Было в нем что-то донкихотское, проявлявшееся в бескомпромиссности мнений, которая тогда для многих выглядела наивной. Оруэлл не желал считаться с резонами политической тактики. Оттого конфликты с окружающими завязывались у него на каждом шагу. Он оказался неудобным собеседником, который заставлял додумывать до конца многое, о чем вообще не хотели думать, и бередил сознание, убаюканное легендами или доверчивостью к лозунгам — не так уж важно, каким именно. Сила Оруэлла как раз и была в том, что, презрев такое неудобство, он упрямо заводил речь о явлениях, которые предпочитали как бы не замечать. Это же свойство сулило Оруэллу нелегкую участь оратора, которого никто не хочет выслушать с должным вниманием, а тем более с сочувствием.

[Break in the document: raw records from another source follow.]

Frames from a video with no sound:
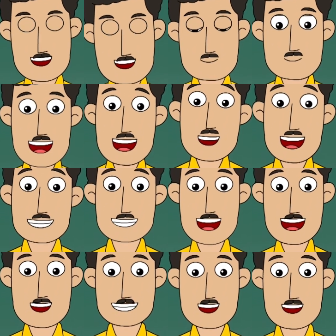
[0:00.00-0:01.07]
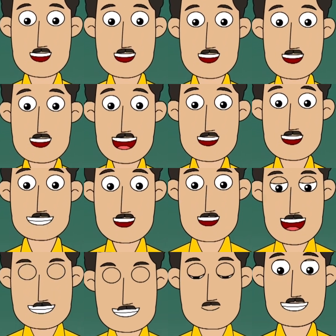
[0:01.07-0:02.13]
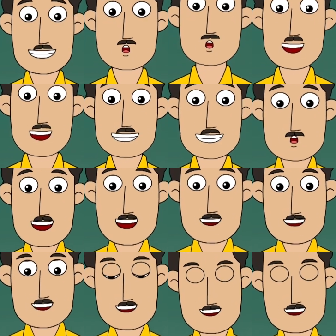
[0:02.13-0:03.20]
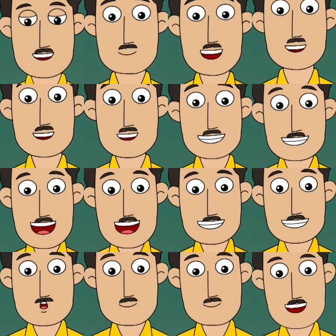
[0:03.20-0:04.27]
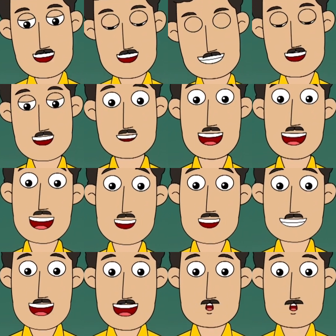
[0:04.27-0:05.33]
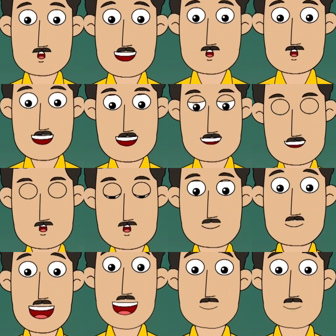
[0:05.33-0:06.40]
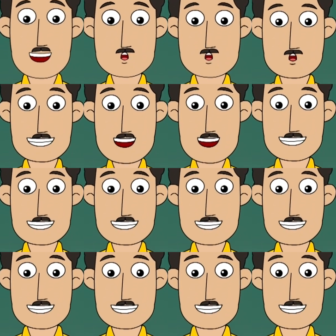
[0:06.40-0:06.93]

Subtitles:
One by one, all of you take a look at these things. You can even see the germs present in a drop of the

Консерваторов он не устраивал тем, что по-прежнему стойко верил в социалистический идеал, с ним одним связывая возможность гуманного будущего, когда исчезнут и диктатуры, и колониальный гнет, и общественная несправедливость. Разумеется, его воззрения оставались типичным «социализмом чувства», в теоретическом отношении слабым, а то и просто несостоятельным. Но в выношенности и искренности этих воззрений Оруэлл не дал повода усомниться никому.
Для либералов он был докучливым критиком и явным чужаком, поскольку не выносил их прекраснодушного пустословия. Очень характерна в этом отношении его полемика с Гербертом Уэллсом. Личность старой формации, Уэллс, подобно большинству своих единомышленников, не хотел осознать, как глубоко изменился мир в первые десятилетия XX века. Фашизм, политика геноцида, тоталитарное государство, массовая военная истерия — для него все это было лишь каким-то временным помрачением умов, неспособным, впрочем, серьезно воздействовать на законы прогресса, ведущего от вершины к вершине. Отдавая должное духовному влиянию Уэллса, в юности испытанному им самим, Оруэлл не мог, однако, принять этого олимпийского спокойствия перед лицом грозных опасностей, угрожающих человечеству. Контуры описанного в «1984» мира, где тоталитаризм всевластен, а человек без остатка подчинен безумной и лицемерной идеологии, открылись ему еще на исходе 30-х годов; близкое будущее подтвердило, насколько небеспочвенной была его тревога. Потом, когда был напечатан «1984», либералы не могли ему простить, что местом действия избрана не какая-нибудь полуварварская восточная страна, а Лондон, ставший столицей Океании — одной из трех сверхдержав, ведущих бесконечные войны за переделку границ.
Но особенно яростно спорил Оруэлл с теми, кто почитал себя марксистами или, во всяком случае, левыми. Причем этот спор выходил далеко за рамки частностей, потому что его предметом были такие категории, как свобода, право, демократия, логика истории и ее уроки для следующих поколений. Главное расхождение между Оруэллом и его противниками из левого лагеря заключалось в истолковании диалектики революции и смысла ее последующих метаморфоз. Отношение к тому, что на Западе тогда было принято называть «советским экспериментом», разделило Оруэлла и английских социалистов предвоенного, да и послевоенного, времени настолько принципиально, что ни о каком примирении не могло идти речи.